- _Work order_
Leaving the pictures aside, transcribe every line below exactly.

--

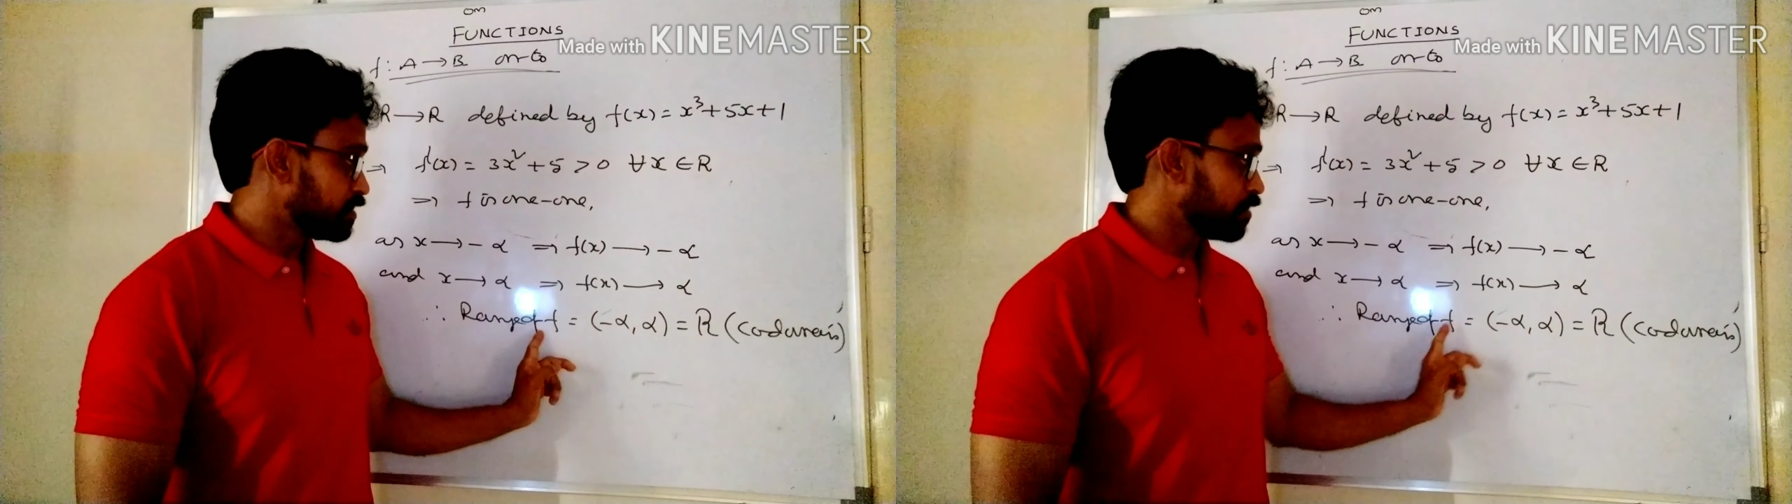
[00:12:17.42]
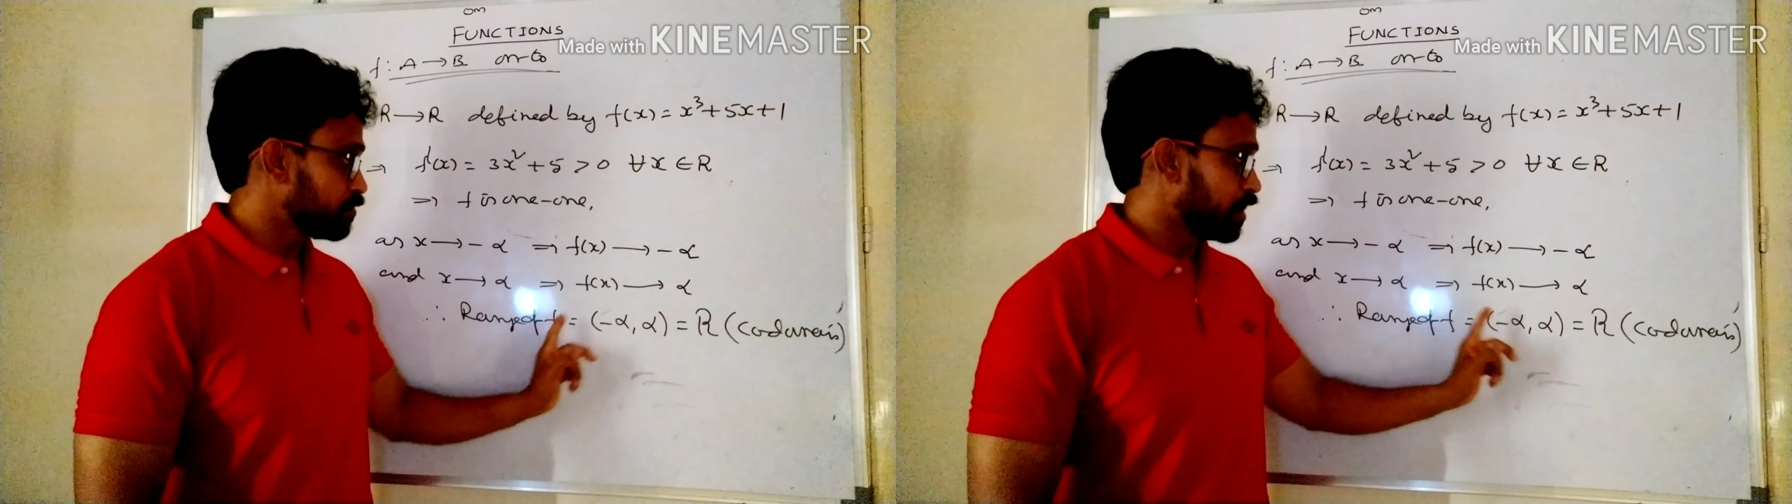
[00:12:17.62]

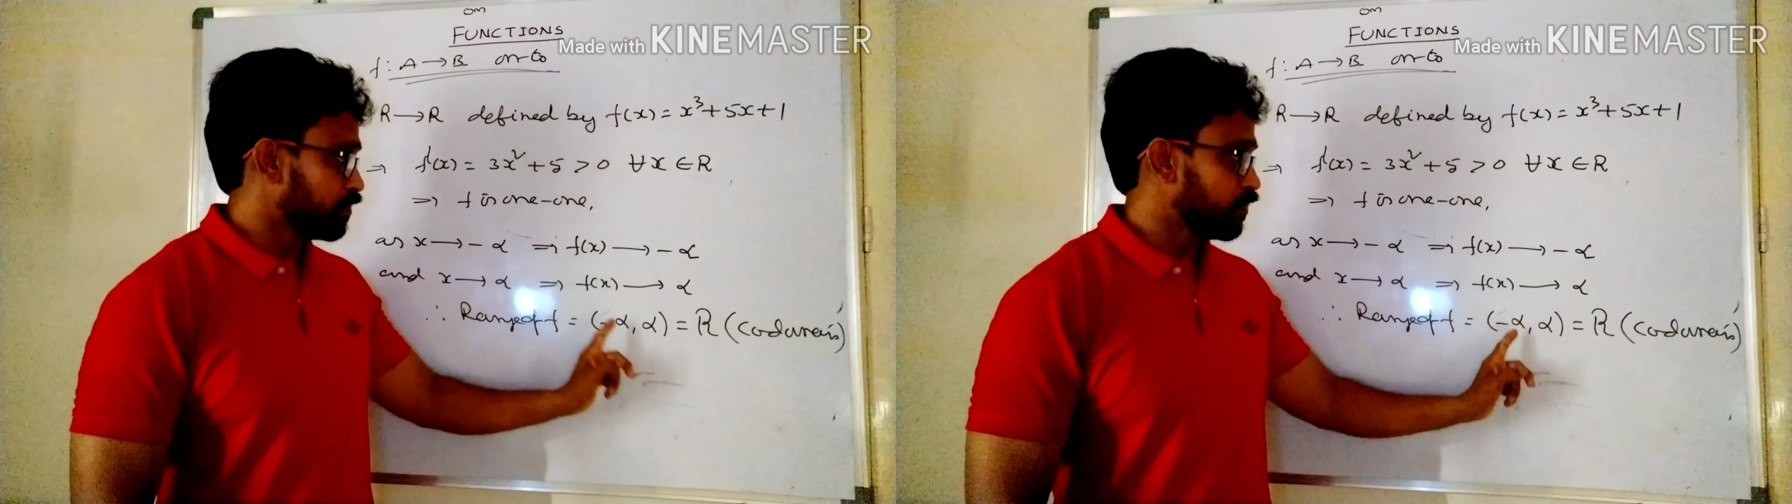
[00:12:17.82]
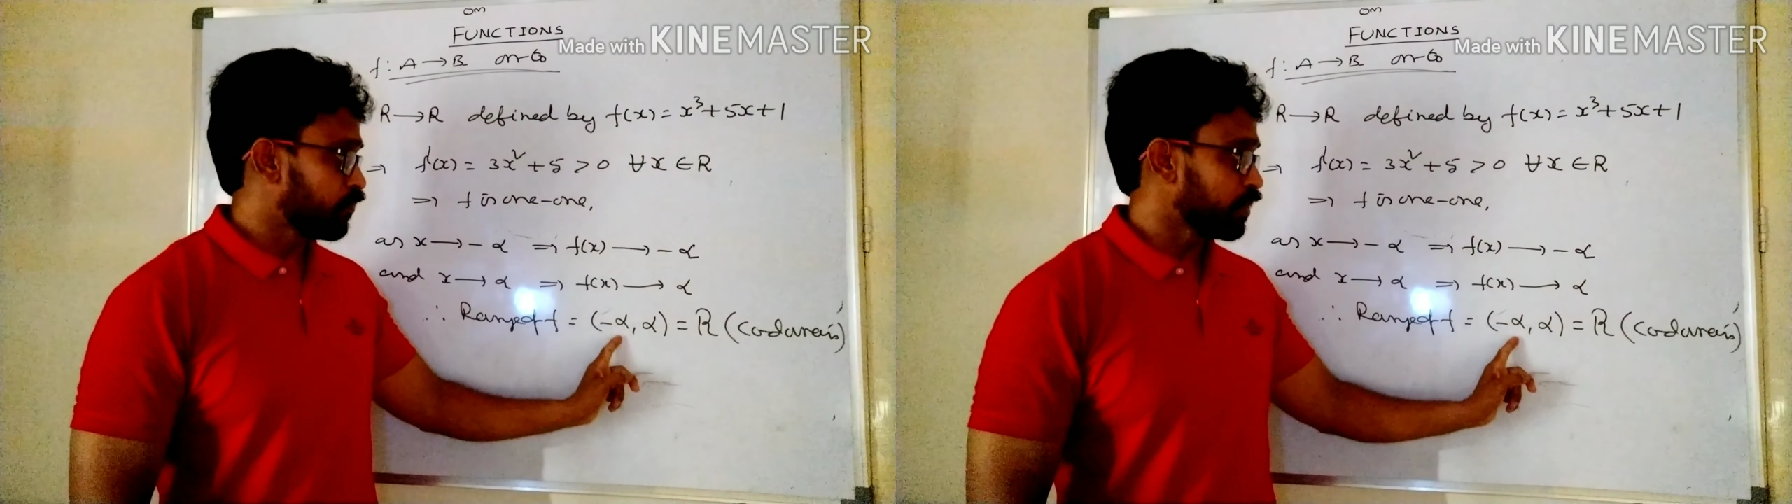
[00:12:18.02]
of the
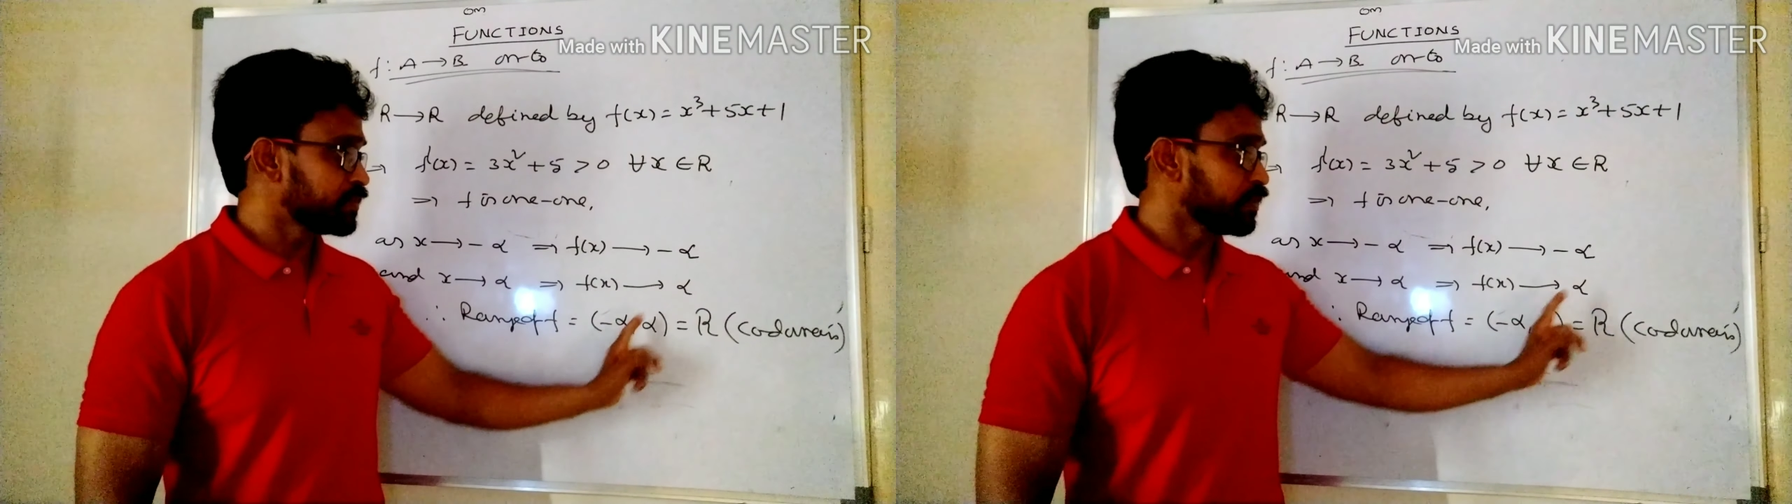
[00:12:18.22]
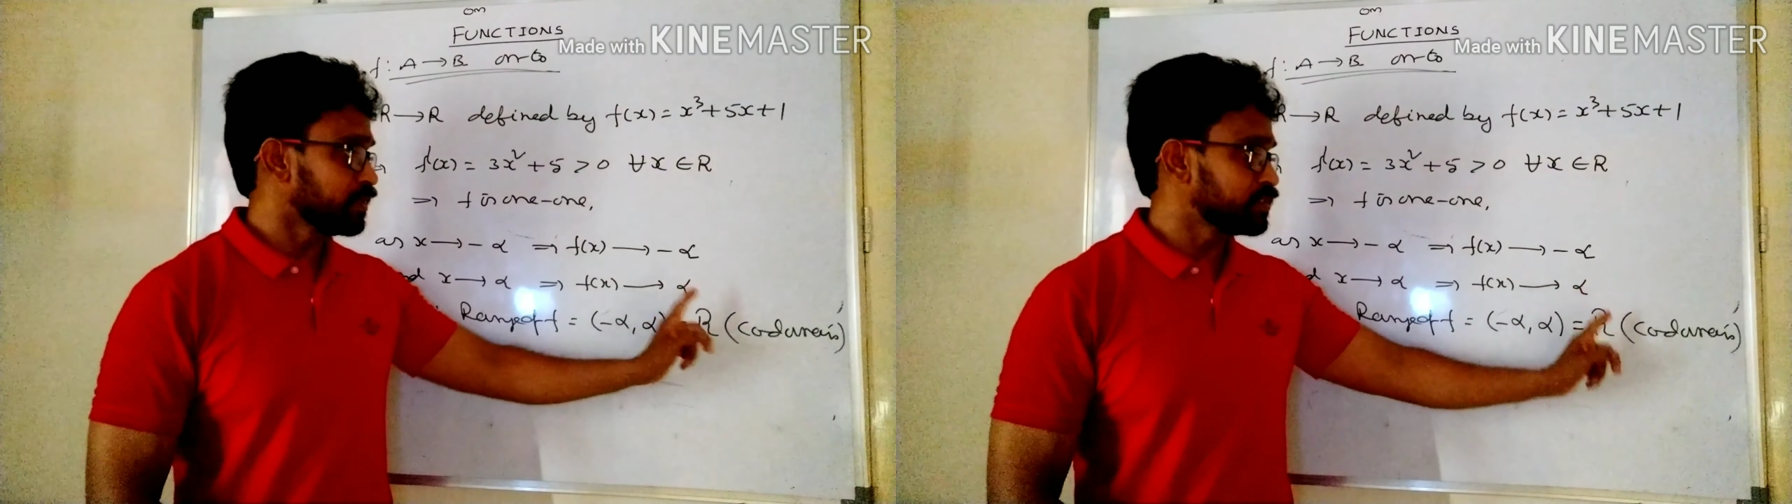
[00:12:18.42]
given
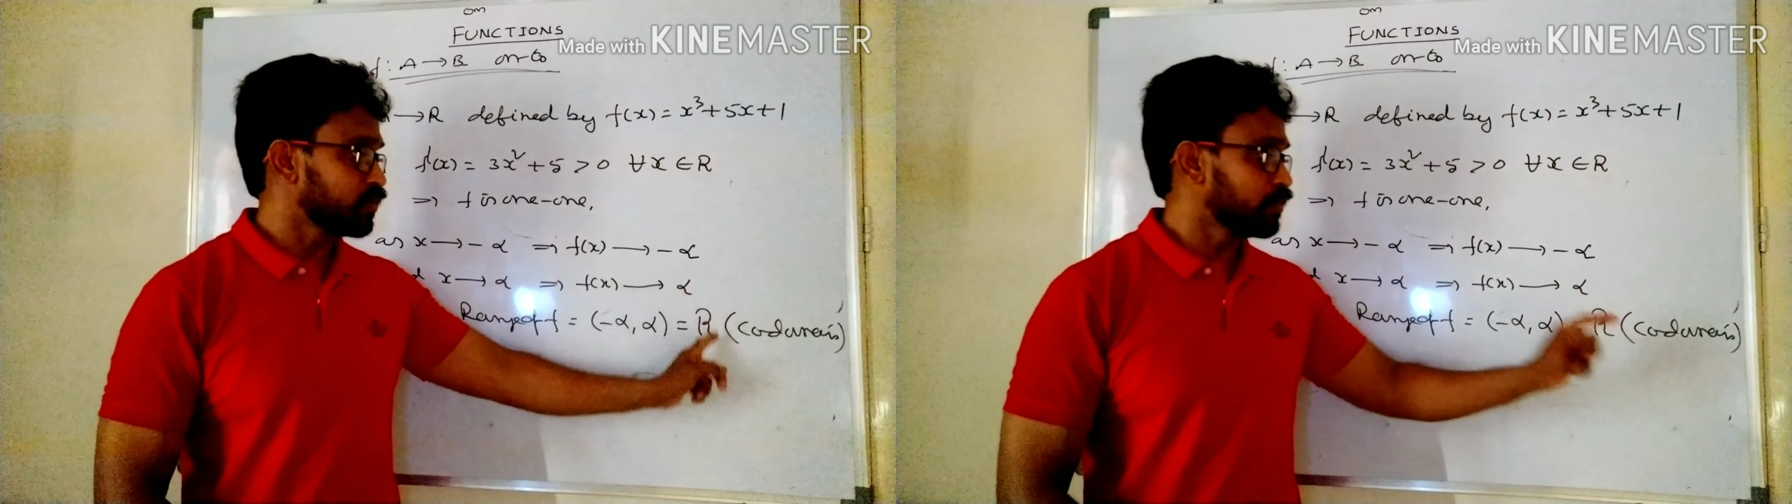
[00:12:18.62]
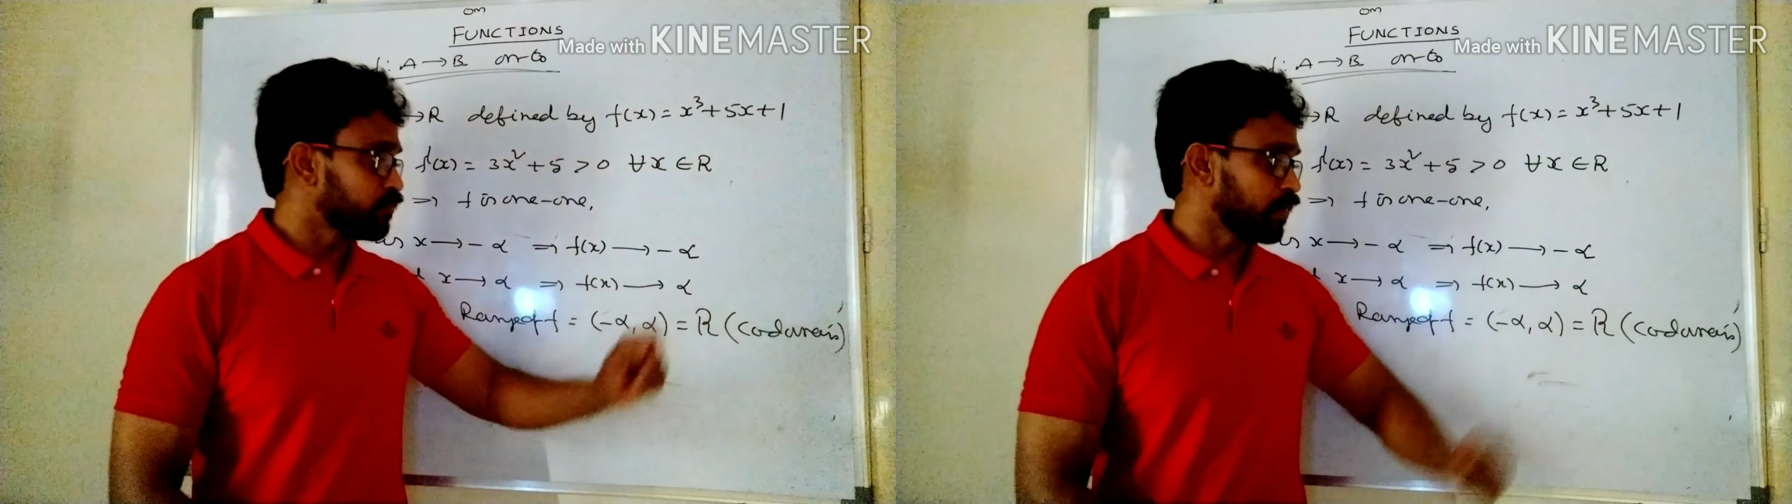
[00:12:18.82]
function is
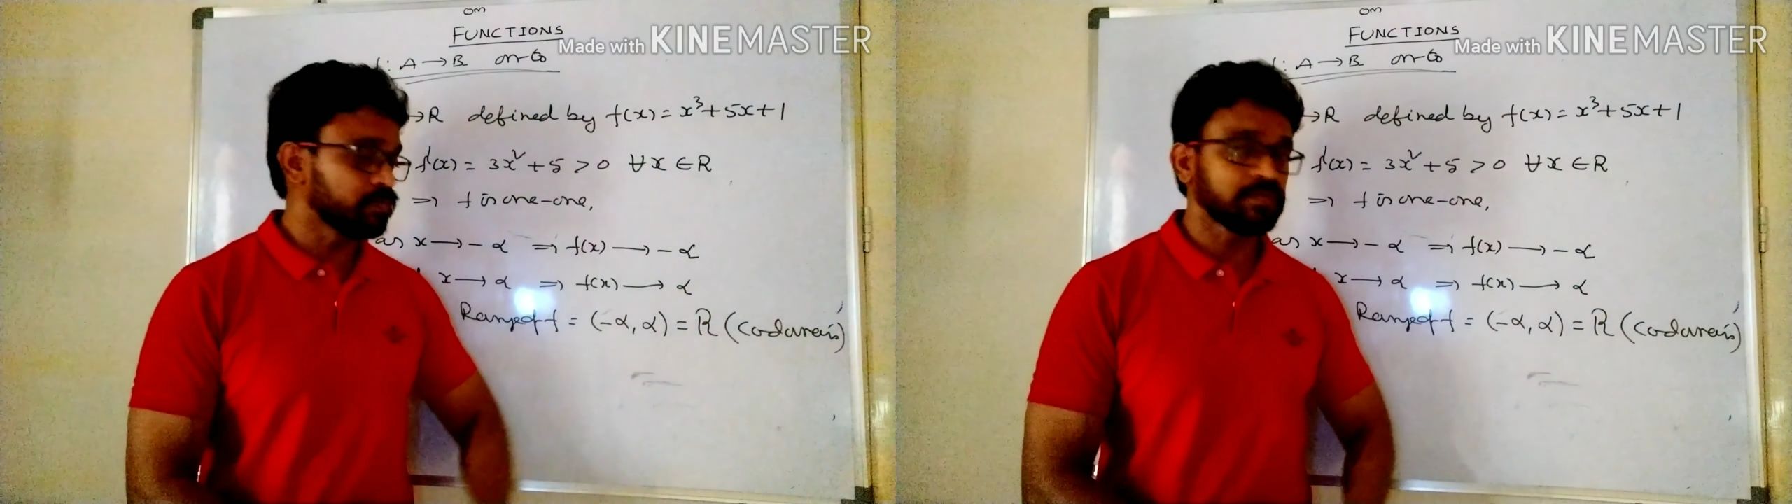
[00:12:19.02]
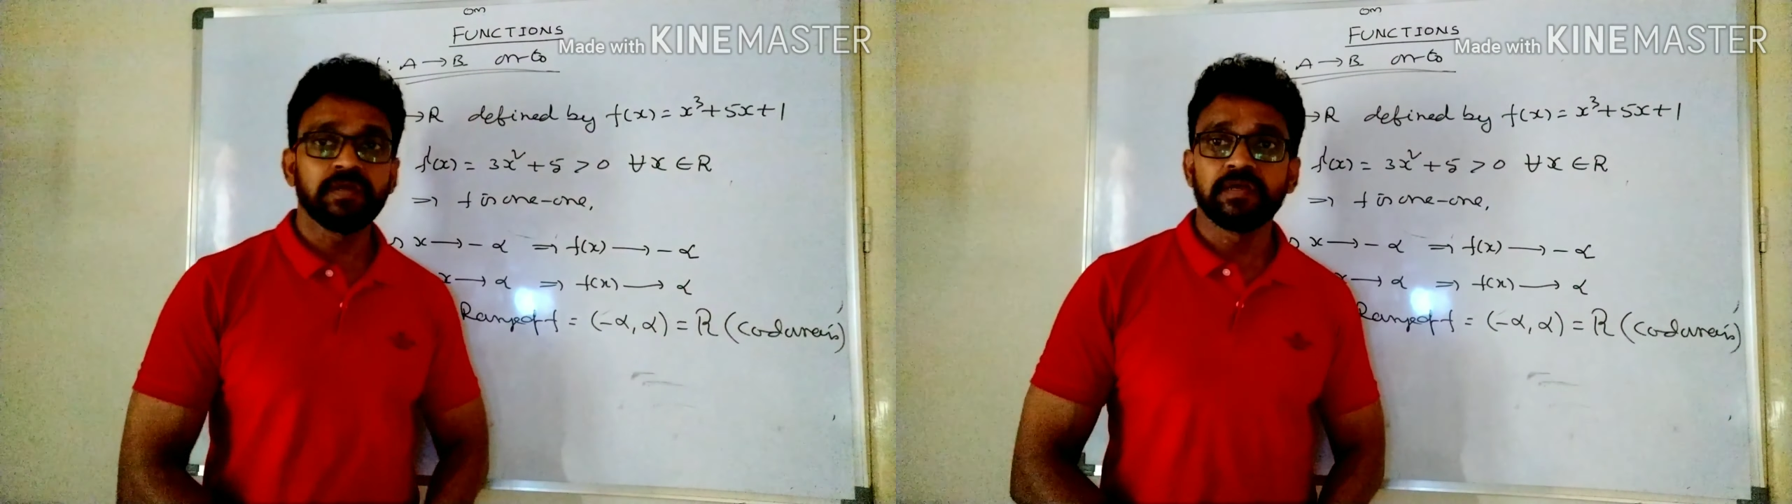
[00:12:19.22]
equal to what?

--

- _Result of this task_
[00:12:17.42]
[00:12:17.62]

[00:12:17.82]
[00:12:18.02]
of the
[00:12:18.22]
[00:12:18.42]
given
[00:12:18.62]
[00:12:18.82]
function is
[00:12:19.02]
[00:12:19.22]
equal to what?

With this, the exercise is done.